WHAT YOU ARE ASKED TO DO:
Take the line containing "[0:01.00-0:02.00]" and every line below it through the end of the entries, and output them verbatim, pictures excluded.

SUPPLIED ENTRIES:
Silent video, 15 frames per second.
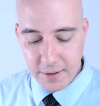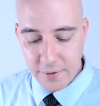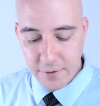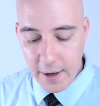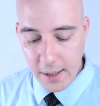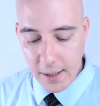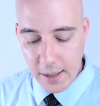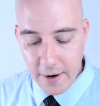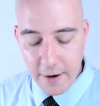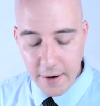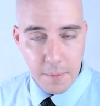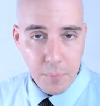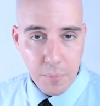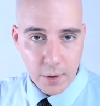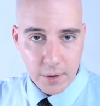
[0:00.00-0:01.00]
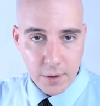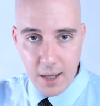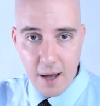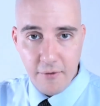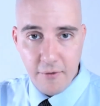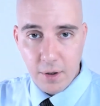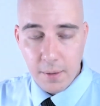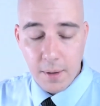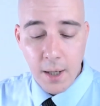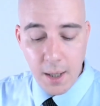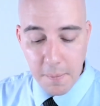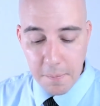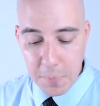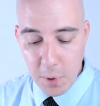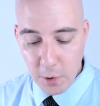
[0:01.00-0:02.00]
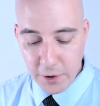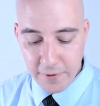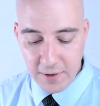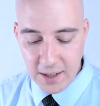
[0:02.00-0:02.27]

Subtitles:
It's very important to cover both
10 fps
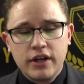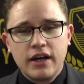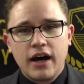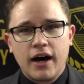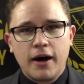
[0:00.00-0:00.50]

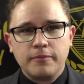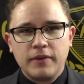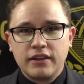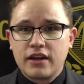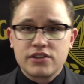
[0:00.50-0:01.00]

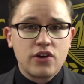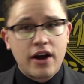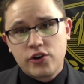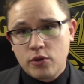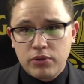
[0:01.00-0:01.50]
And let us know how
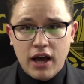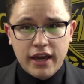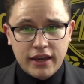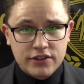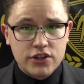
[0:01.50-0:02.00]
you're applying
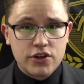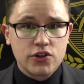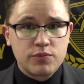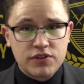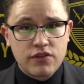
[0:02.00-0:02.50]
it to your
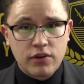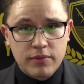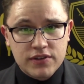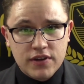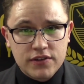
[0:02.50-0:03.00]
specific
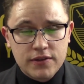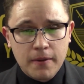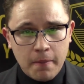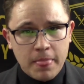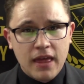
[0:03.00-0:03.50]
business.
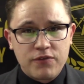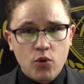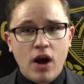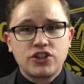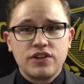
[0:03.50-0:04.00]
If you're
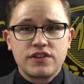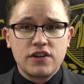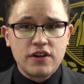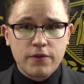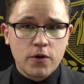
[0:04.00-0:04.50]
watching this in a
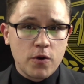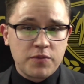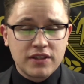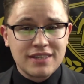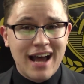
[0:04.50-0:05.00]
different group
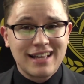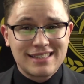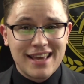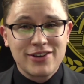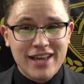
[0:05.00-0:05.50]
that's not
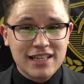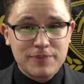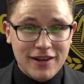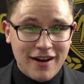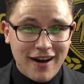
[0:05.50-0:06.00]
sales
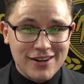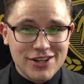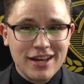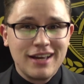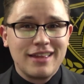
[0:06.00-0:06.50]
espionage,
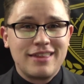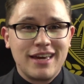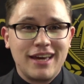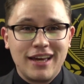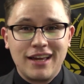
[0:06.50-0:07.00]

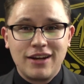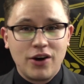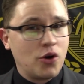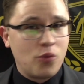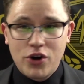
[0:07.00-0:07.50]
then
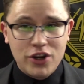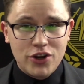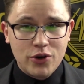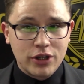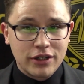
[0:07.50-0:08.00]
what are you doing?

TASK ANSWER:
[0:01.00-0:02.00]
[0:02.00-0:02.27]

Subtitles:
It's very important to cover both
10 fps
[0:00.00-0:00.50]

[0:00.50-0:01.00]

[0:01.00-0:01.50]
And let us know how
[0:01.50-0:02.00]
you're applying
[0:02.00-0:02.50]
it to your
[0:02.50-0:03.00]
specific
[0:03.00-0:03.50]
business.
[0:03.50-0:04.00]
If you're
[0:04.00-0:04.50]
watching this in a
[0:04.50-0:05.00]
different group
[0:05.00-0:05.50]
that's not
[0:05.50-0:06.00]
sales
[0:06.00-0:06.50]
espionage,
[0:06.50-0:07.00]

[0:07.00-0:07.50]
then
[0:07.50-0:08.00]
what are you doing?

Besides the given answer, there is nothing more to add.